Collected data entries
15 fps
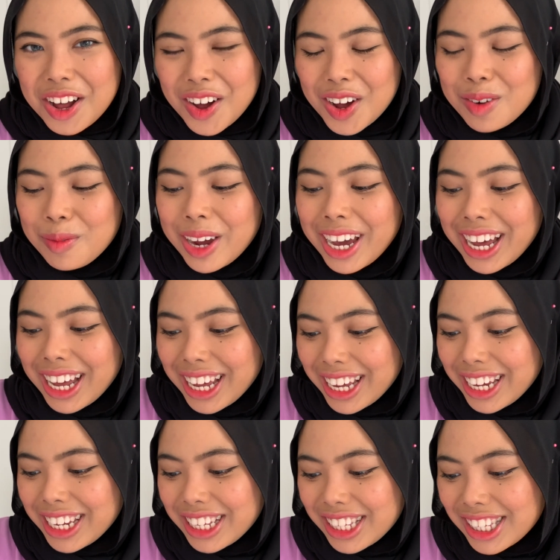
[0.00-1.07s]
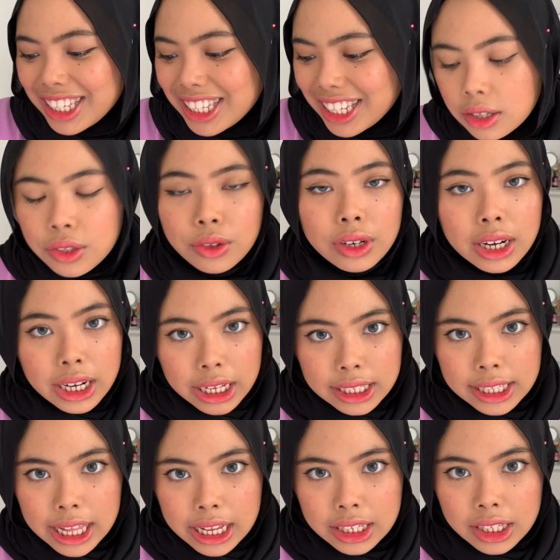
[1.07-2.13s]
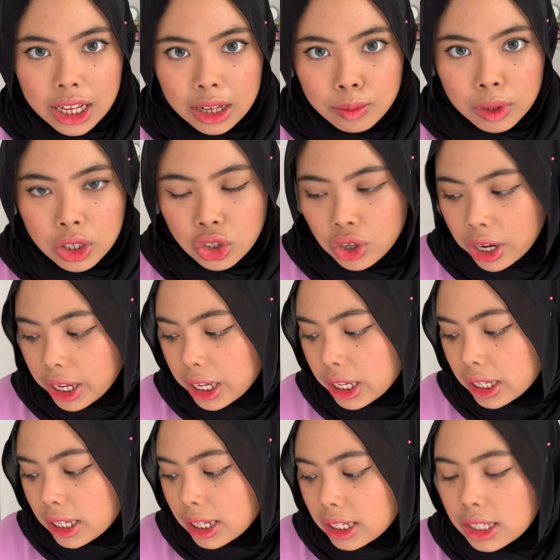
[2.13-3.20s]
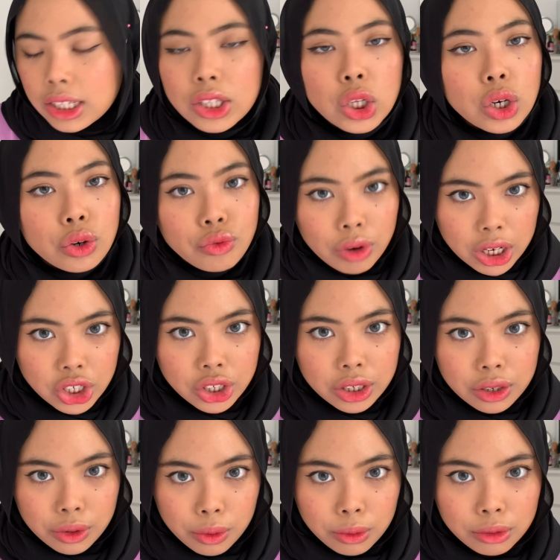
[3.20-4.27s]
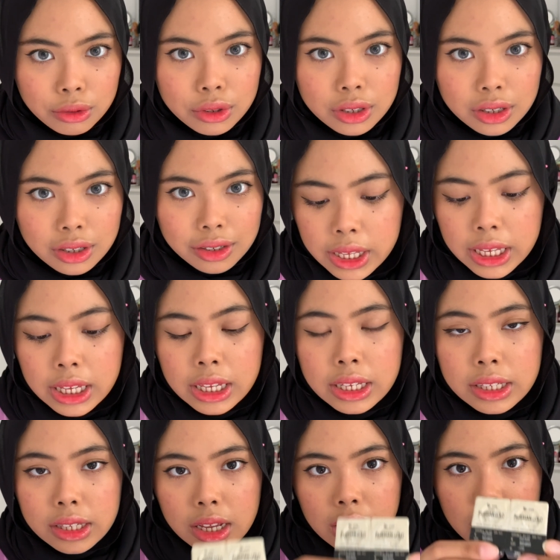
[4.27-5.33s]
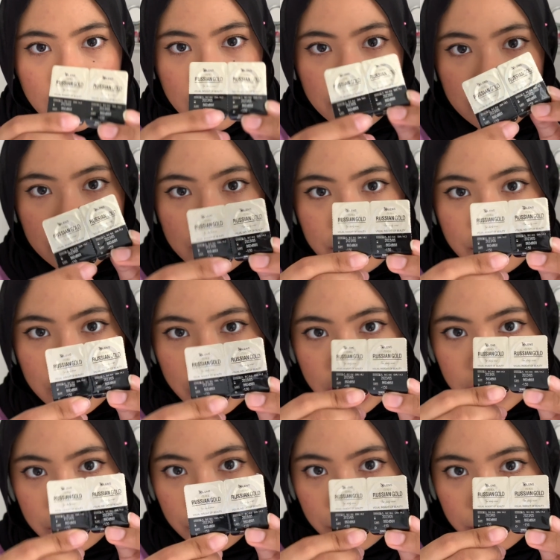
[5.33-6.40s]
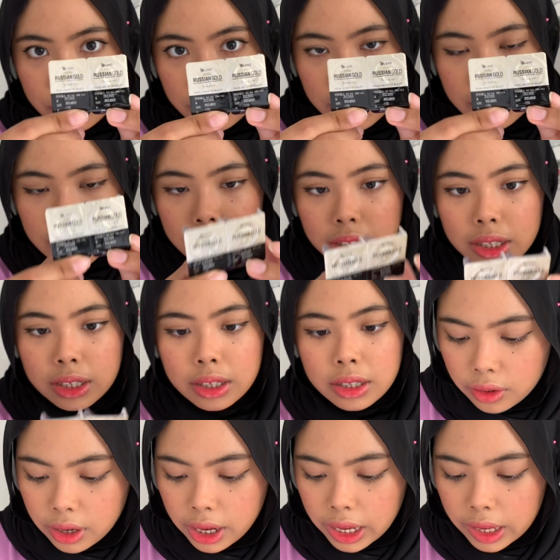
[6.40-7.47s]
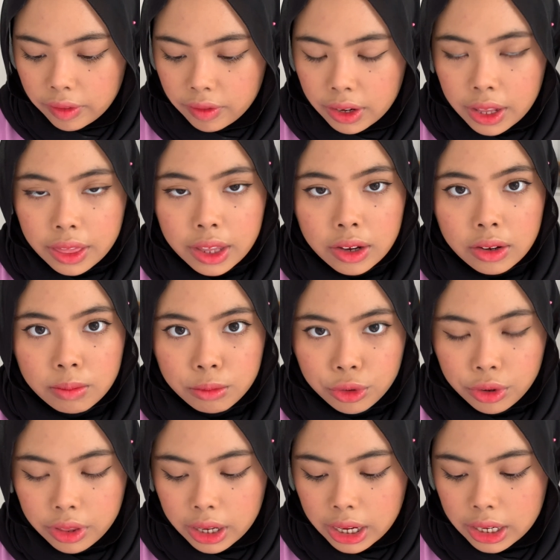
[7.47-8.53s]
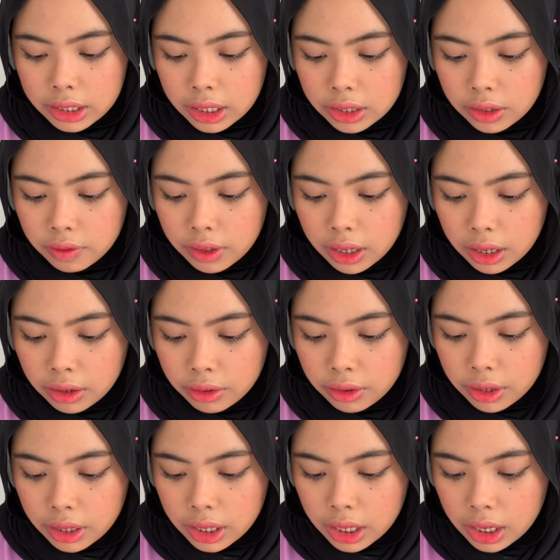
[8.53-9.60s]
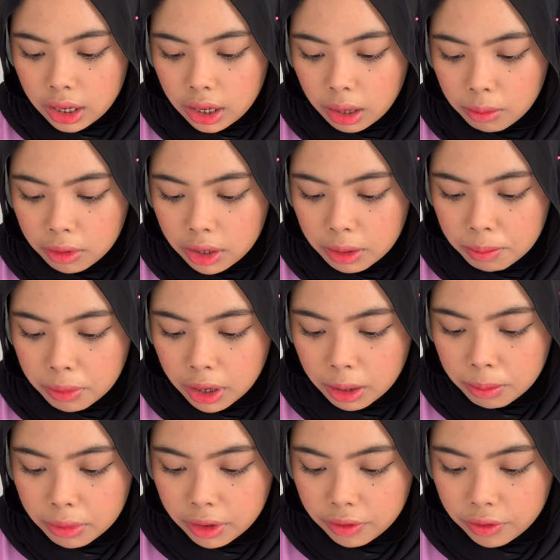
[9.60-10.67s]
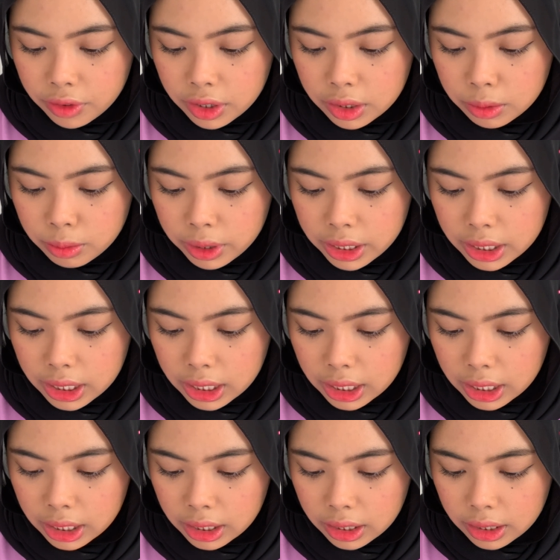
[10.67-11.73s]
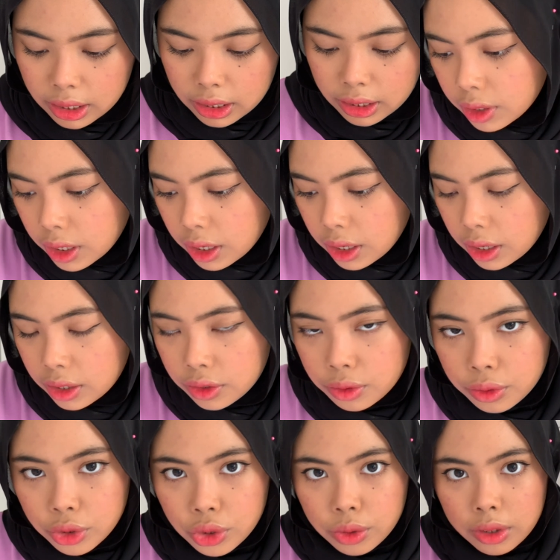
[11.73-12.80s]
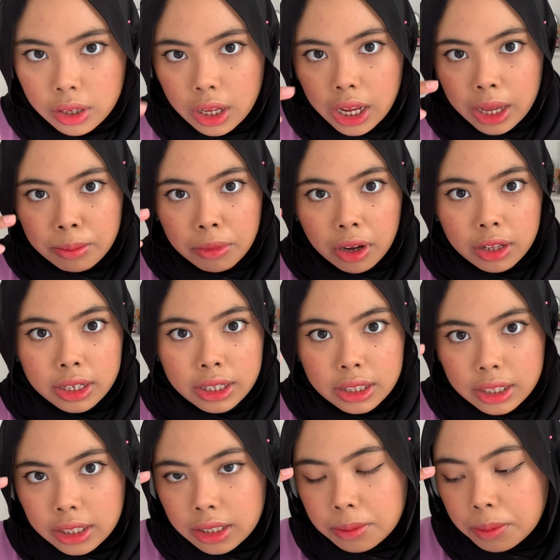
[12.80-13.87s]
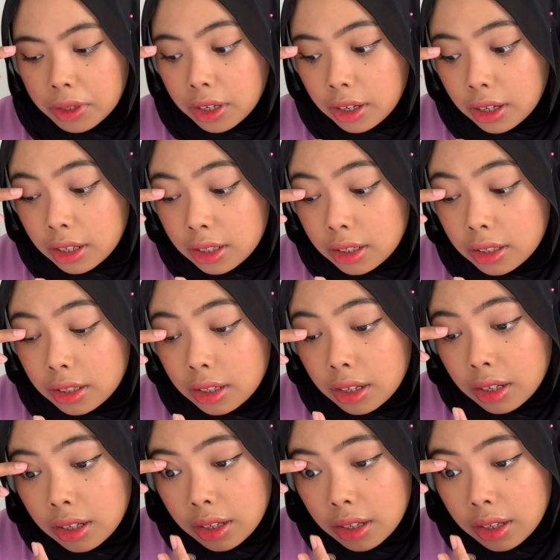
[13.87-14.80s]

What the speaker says: on my eyes. So the next lens that I'll be trying is the Russian Gold. These are the Russian Gold. I have nothing on both eyes as of now. I'm gonna pop the first one in. As usual, eyeballing this because...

ABOUT THIS EXERCISE |
All entries above must be repeated exactly; pictures are to be left out.

SOLVED EXERCISE |
15 fps
[0.00-1.07s]
[1.07-2.13s]
[2.13-3.20s]
[3.20-4.27s]
[4.27-5.33s]
[5.33-6.40s]
[6.40-7.47s]
[7.47-8.53s]
[8.53-9.60s]
[9.60-10.67s]
[10.67-11.73s]
[11.73-12.80s]
[12.80-13.87s]
[13.87-14.80s]

What the speaker says: on my eyes. So the next lens that I'll be trying is the Russian Gold. These are the Russian Gold. I have nothing on both eyes as of now. I'm gonna pop the first one in. As usual, eyeballing this because...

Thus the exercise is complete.